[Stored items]
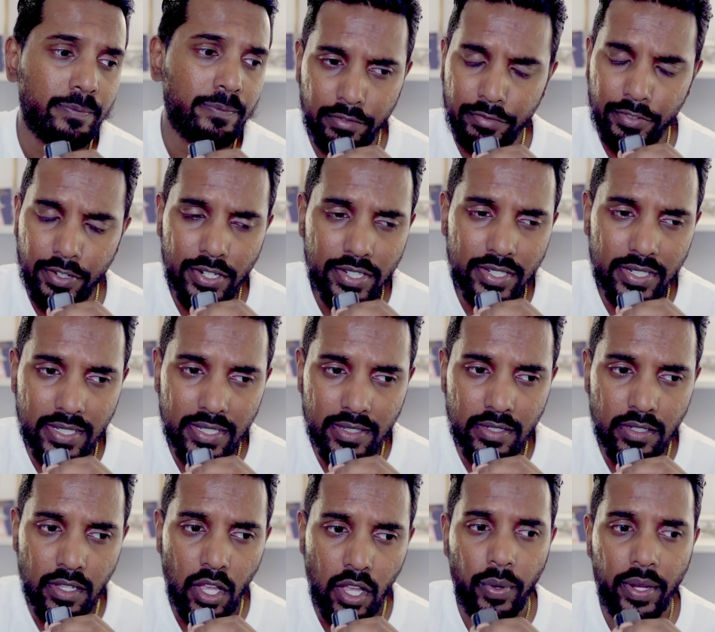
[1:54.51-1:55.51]
The first
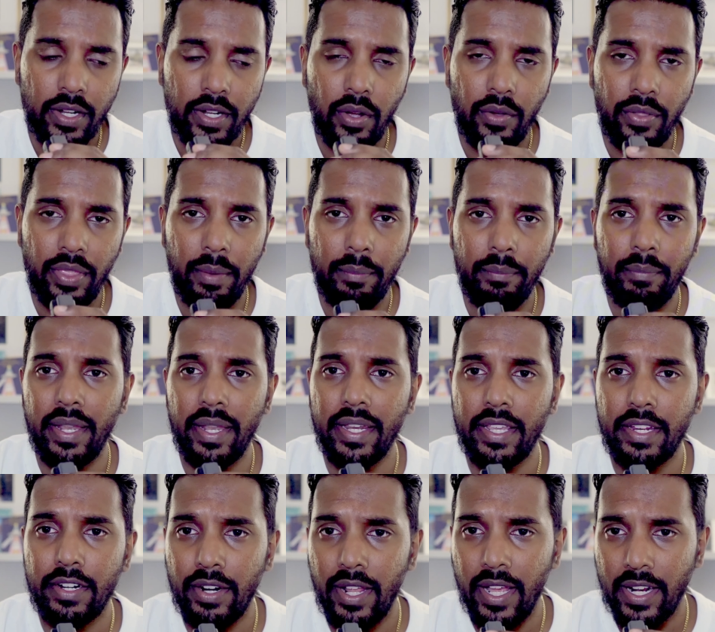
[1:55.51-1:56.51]
is, we know that
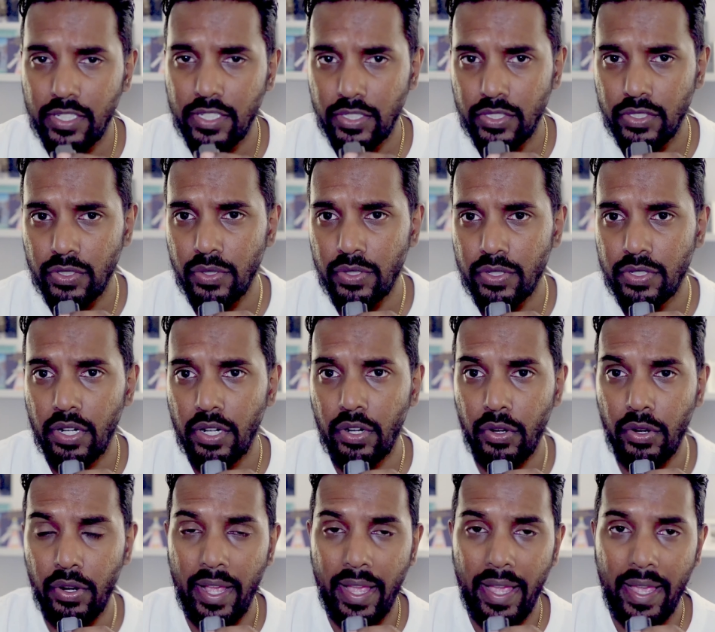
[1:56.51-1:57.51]
many international students
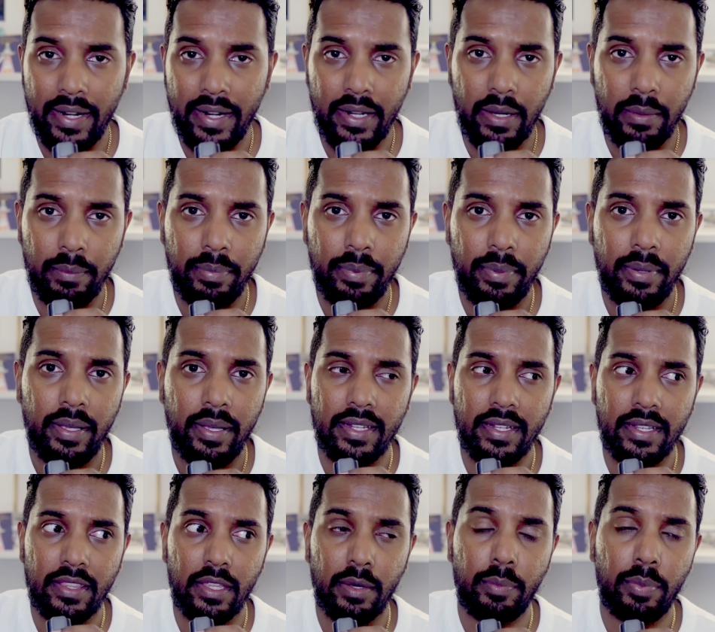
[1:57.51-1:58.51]
are going to end up
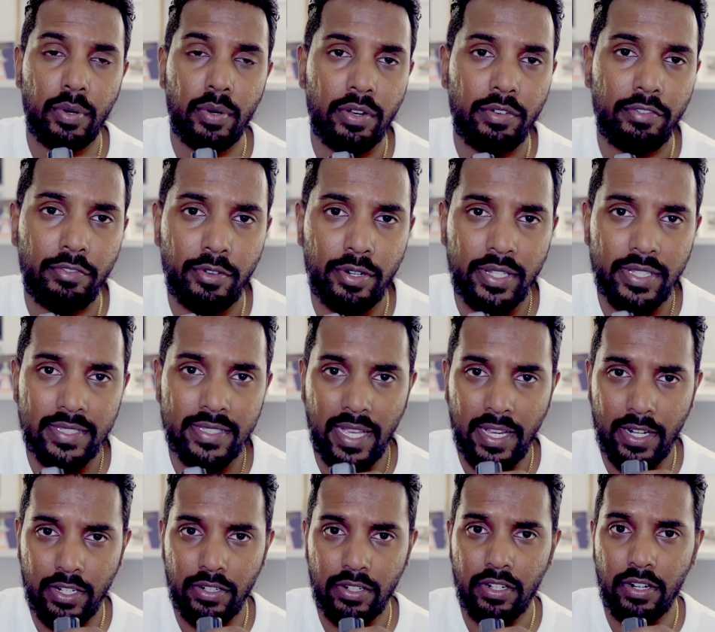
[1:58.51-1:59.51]
in the periphery
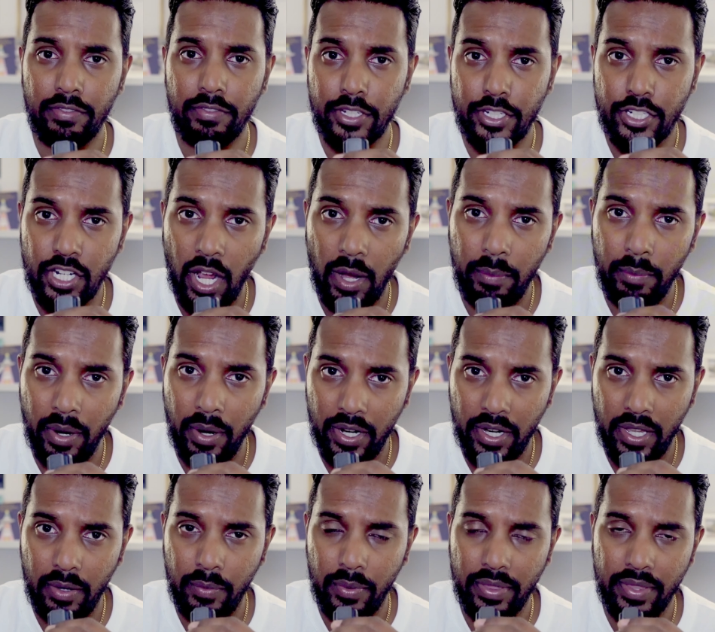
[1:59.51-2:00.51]
sector of the job
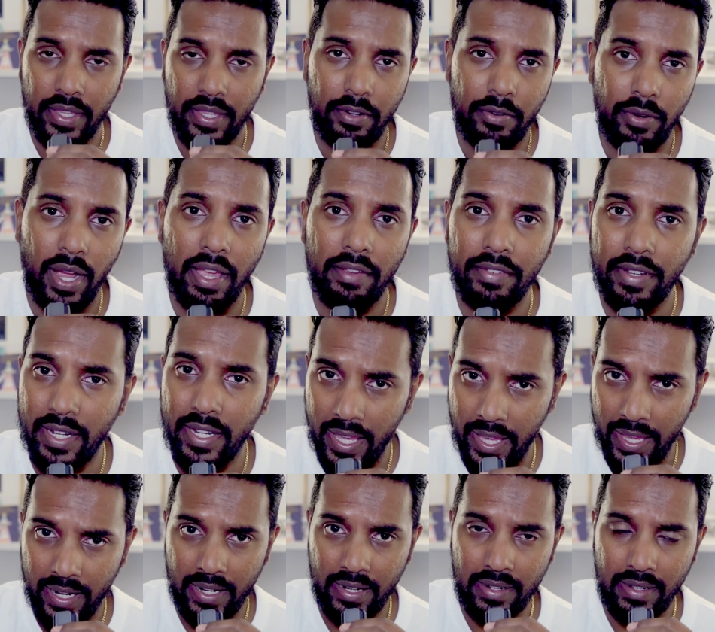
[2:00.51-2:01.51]
market when they arrive in
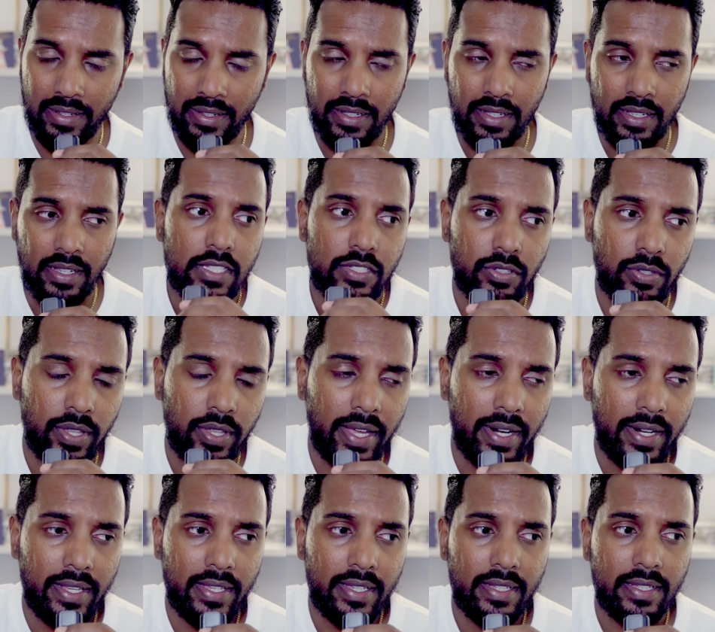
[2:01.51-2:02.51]
Canada. So that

◆ ASSIGNED TASK ◆
From the line with "[1:58.51-1:59.51]" to the last line above, restate each line word for word, but skip the pictures.

◆ RESPONSE AREA ◆
[1:58.51-1:59.51]
in the periphery
[1:59.51-2:00.51]
sector of the job
[2:00.51-2:01.51]
market when they arrive in
[2:01.51-2:02.51]
Canada. So that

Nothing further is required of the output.